After our food comes I begin to quiz her on the contents of the duffel bag that she's brought along. When she tells me, I shake my head in dismay, teasing her. It turns out that the things she brought aren't suitable for anything but car camping. And she finally admits that is the only kind of camping she has ever done. On a paper napkin I make a list of the things she will need. I feel like I'm starting a wonderful vacation rather than working on a murder investigation.
A
fter paying an exorbitant bill for the healthy, flavorless meal, we drive a few miles outside of town to a small camping and mountaineering shop I know. I park the truck in the dirt parking lot outside the store. The only other car in the lot is a battered pickup, its back window and bumper plastered with stickers supporting environmental causes. Instead of telling Oso to stay, I invite him out of the truck. He bounds out too youthfully for his years and runs up on the porch. Rebecca looks at me, puzzled, as I hold the store's door open first for the beast, then her.
From inside come the sounds of squeals, shouts, and the clatter of merchandise being knocked over. It is a single cluttered room. Metal climbing devices hang from one wall; from another, sleeping bags are suspended; and from a third is an assortment of dehydrated food. On the floor there are tents both fully erected and half collapsed amid the racks of clothing. One rack is knocked over near a rapidly deflating tent. A middle-aged woman with long, stringy hair is yelling at Oso and two other dogs, the three of them leaping and wrestling in the tight spaces.
“Stop that, girls! Cut it out, Oso!” she says, then she turns to us at the door and yells at me too. “Goddamn it, Anton!”
I stand grinning. Despite the bruises and the aches, I'm feeling good. Relaxed. This place is another memory of better times.

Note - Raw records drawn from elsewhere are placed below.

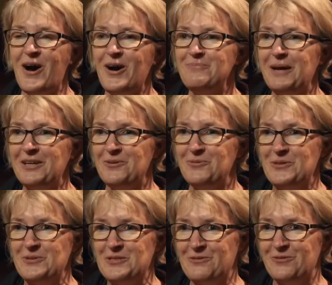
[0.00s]
I'd make a
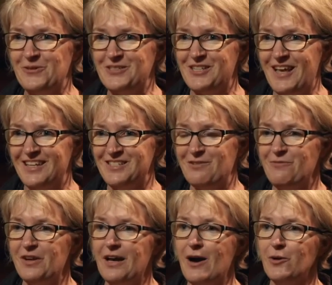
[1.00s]
real difference as
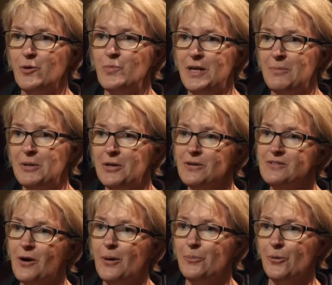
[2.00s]
Invercargill mayor because
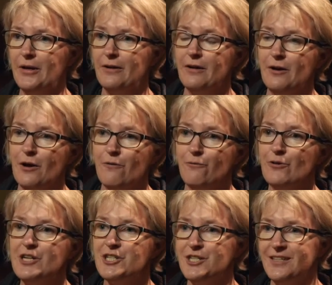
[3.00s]
I bring
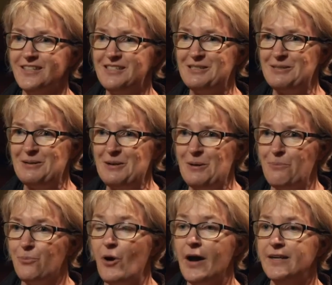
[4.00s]
freshness,
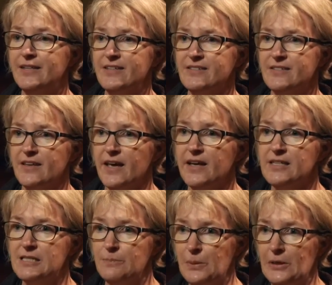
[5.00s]
brightness,
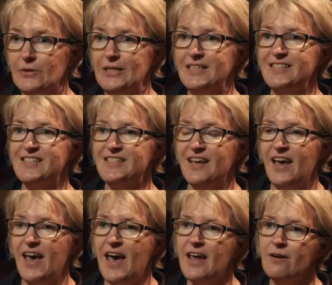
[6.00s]
experience
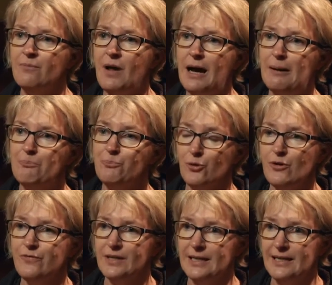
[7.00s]
and
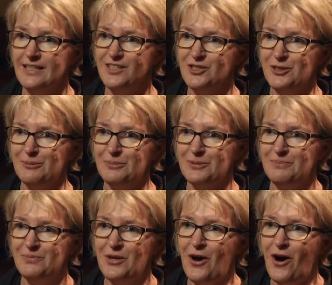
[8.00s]
proven leadership.
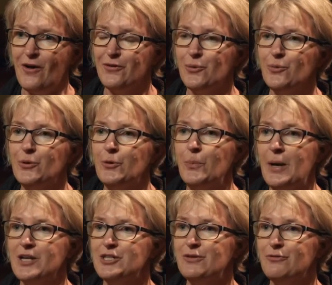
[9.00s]
I've got a real
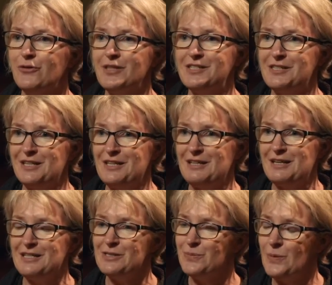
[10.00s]
passion for this city.
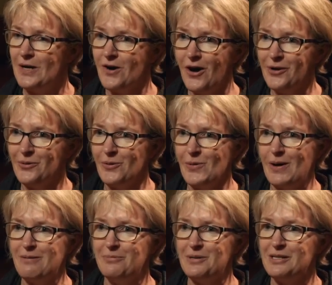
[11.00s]
It's where I grew
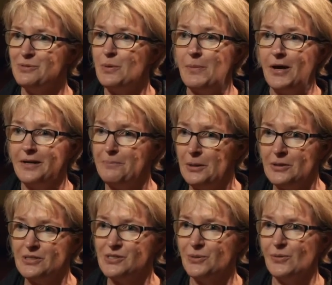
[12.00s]
up, it's where my
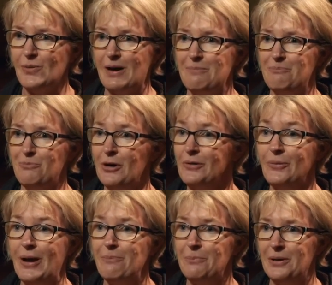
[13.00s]
parents grew up, my
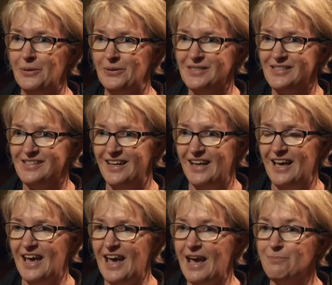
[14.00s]
grandparents
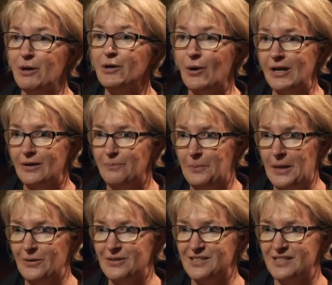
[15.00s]
and my great
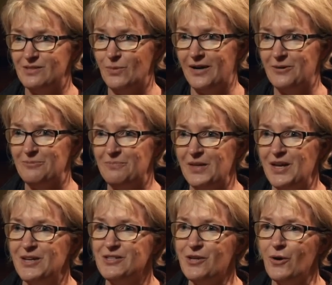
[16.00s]
parents as well.
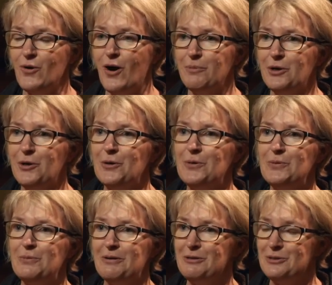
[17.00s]
So I'm a girl,
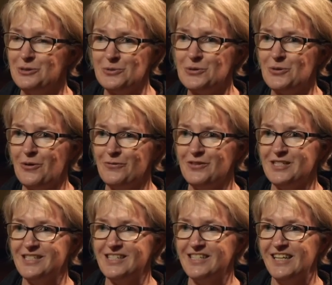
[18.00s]
daughter of the
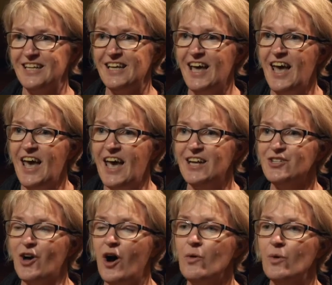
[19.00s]
city, and
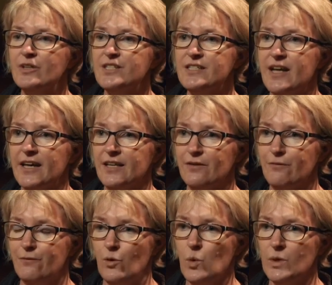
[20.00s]
I want to take it
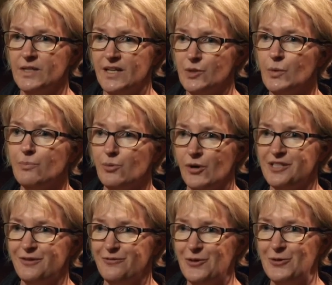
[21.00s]
forward into a
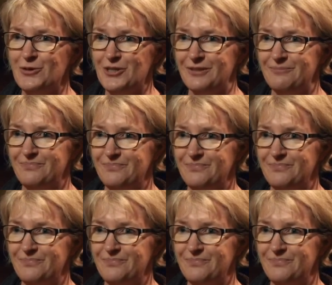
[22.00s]
brighter future.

The woman goes on yelling and the dogs scrambling and fighting until I grab Oso by the collar and drag him, with the two smaller females hanging on tenaciously, out through a small door at the back of the store which leads into a yard. When I come back in, the woman pushes her hair out of her face, then puts her hands on her hips, letting out a sigh of exasperation as she observes the mess. Then she turns to Rebecca.
“My name's Cecelia,” she tells her.
“I'm Rebecca. I'm very sorry about Oso causing all this mess.”
Cecelia glares at me. “Anton always does that. It scares the hell out of me. But my girls just love that monster of his.”
I take Cecelia in my arms and kiss her cheek. Rebecca observes this critically, looking for signs of past or current intimacy, I guess.